** REQUIREMENT **
Every line below should be copied exactly; drop the pictures.

··········

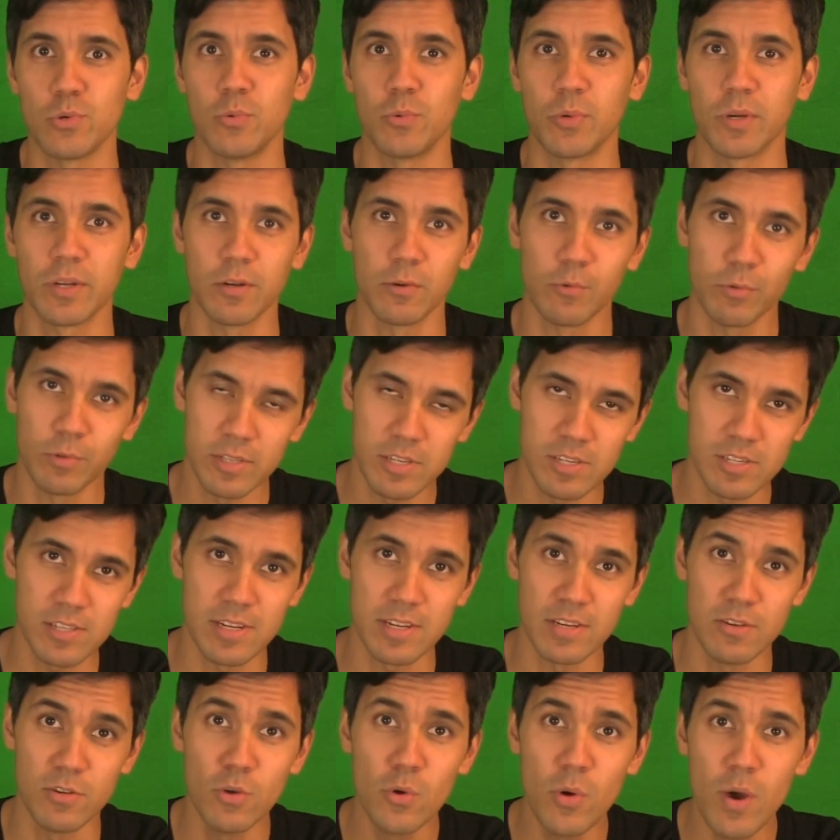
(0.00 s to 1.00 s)
We're going to release a
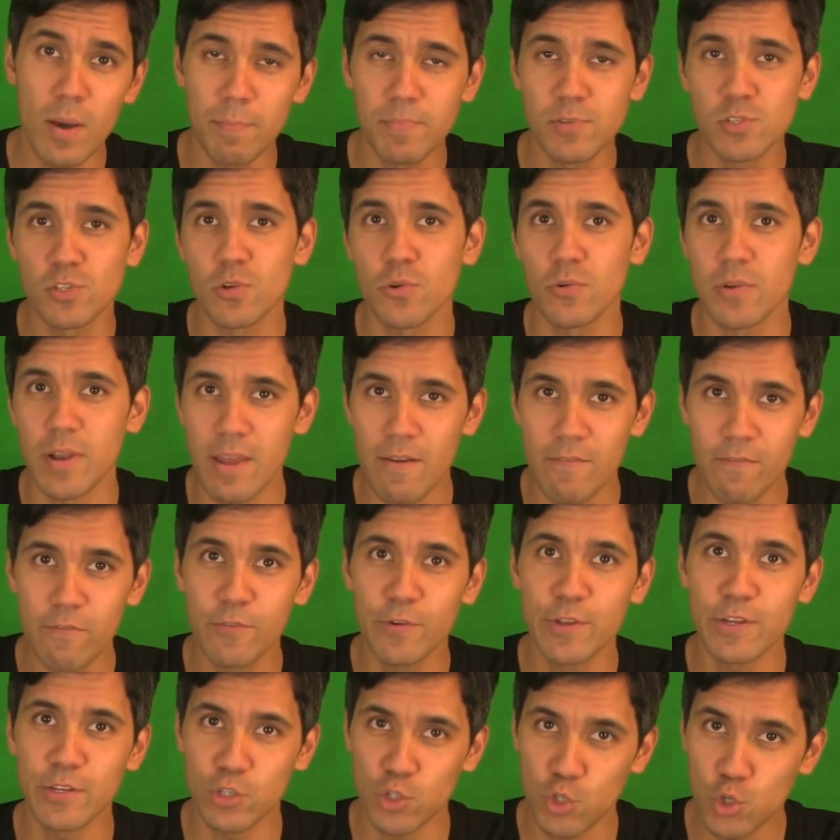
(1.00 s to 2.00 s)
new episode
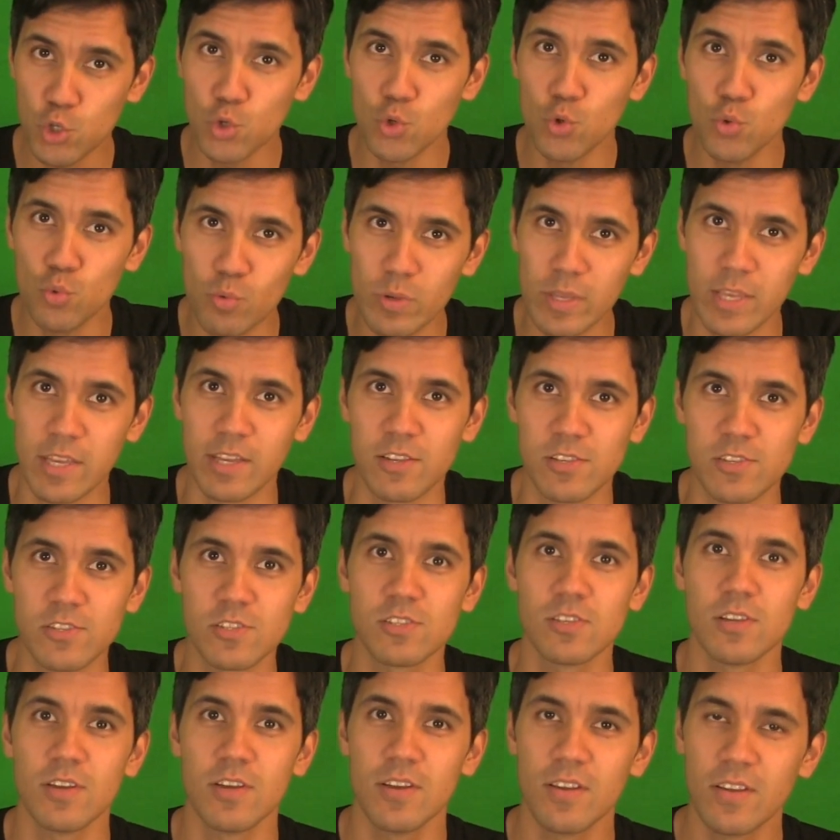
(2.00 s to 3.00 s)
every 2
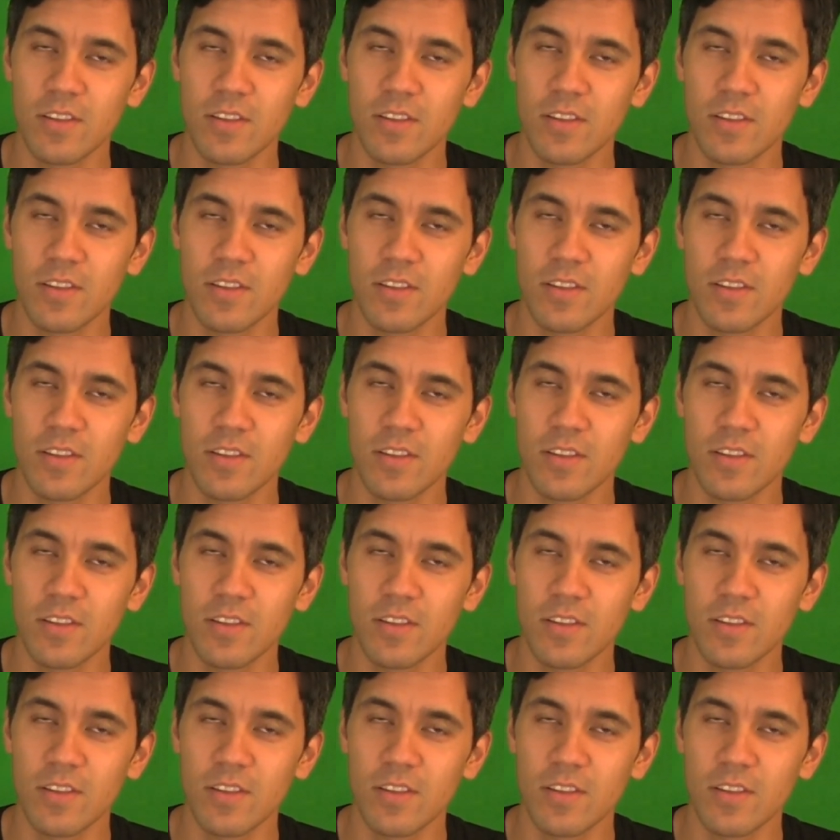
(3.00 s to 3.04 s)
weeks.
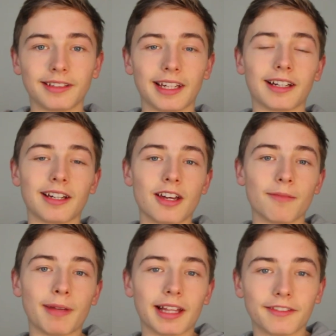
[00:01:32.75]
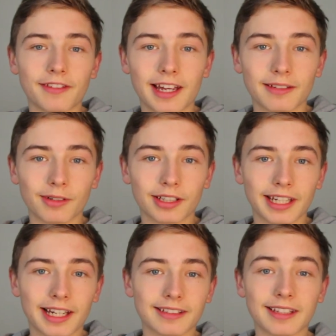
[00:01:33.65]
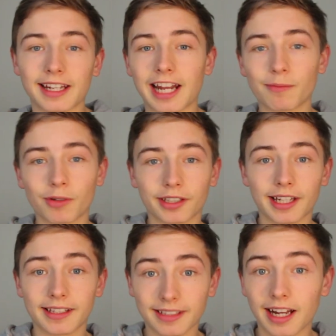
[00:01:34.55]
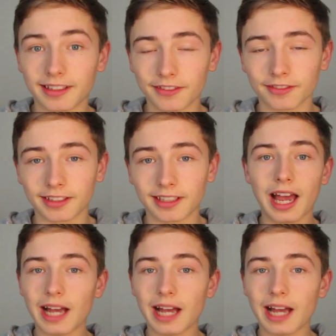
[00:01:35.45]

Now, belly fat workouts and ab workouts are different.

··········

** EXERCISE OUTPUT **
(0.00 s to 1.00 s)
We're going to release a
(1.00 s to 2.00 s)
new episode
(2.00 s to 3.00 s)
every 2
(3.00 s to 3.04 s)
weeks.
[00:01:32.75]
[00:01:33.65]
[00:01:34.55]
[00:01:35.45]

Now, belly fat workouts and ab workouts are different.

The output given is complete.